Give Blood, Save Lives

Students at Central Heights High School are given the opportunity to easily donate blood multiple times throughout the school year. The “blood bus” waits outside the school, and a stream of students filter in and out. They enter timidly, often looking wary or anxious, and leave with brightly colored gauze that loudly announces that they are a donor. 

Mrs. Thorn, the teacher responsible for the event, and her students can be seen patrolling the school in search of volunteers for weeks before donation day. The principal reads off announcements, and students hear reminders to “Sign up to donate blood!” over the morning announcements. Some do, of course, to satisfy their charitable urges or even to get out of class, but most students stall. They choose not to volunteer and regard the ordeal with narrow-eyed suspicion.

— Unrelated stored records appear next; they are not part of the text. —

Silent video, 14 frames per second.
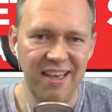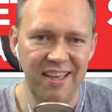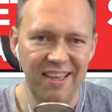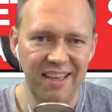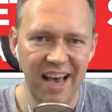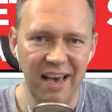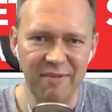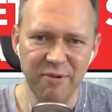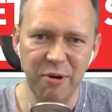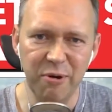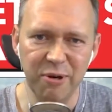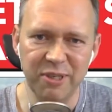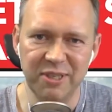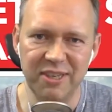And of
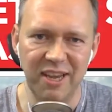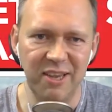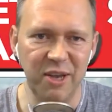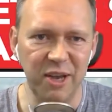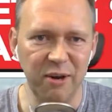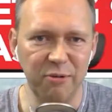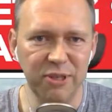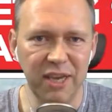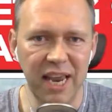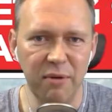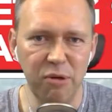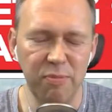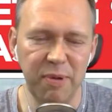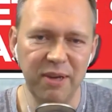course, you can always connect
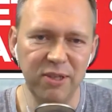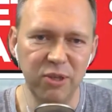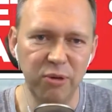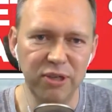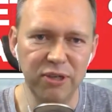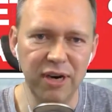with me on Twitter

Why should you donate blood, anyway? There’s many reasons. The first is that when you donate blood, it doesn’t go to waste. For roughly an hour of your time and a bit of dizziness, you could be saving someone’s life. A single donation could be responsible for saving up to three lives; that’s three people that your charity will have directly helped! When patients are admitted into the hospital, it’s a one in seven chance that they’ll need a blood transfusion. Your blood donation could become a transfusion for a woman having pregnancy complications, a severely anemic child, or someone suffering severe trauma from accidents or natural disaster. 

If you’re not interested in the charity side, donating blood could also have medical benefits for you. There’s a screening process before donating blood, and this screening could alert you to previously unknown medical issues. Regularly donating blood can reduce your risk of contracting hemochromatosis, which is a condition caused by an excess of iron in the body. It can also decrease your risk of cancer. 

All said, donating blood is a positive experience that impacts many lives outside of the donor. You save a life when you donate blood, and it helps you out, too. It’s a small effort for a maximum reward.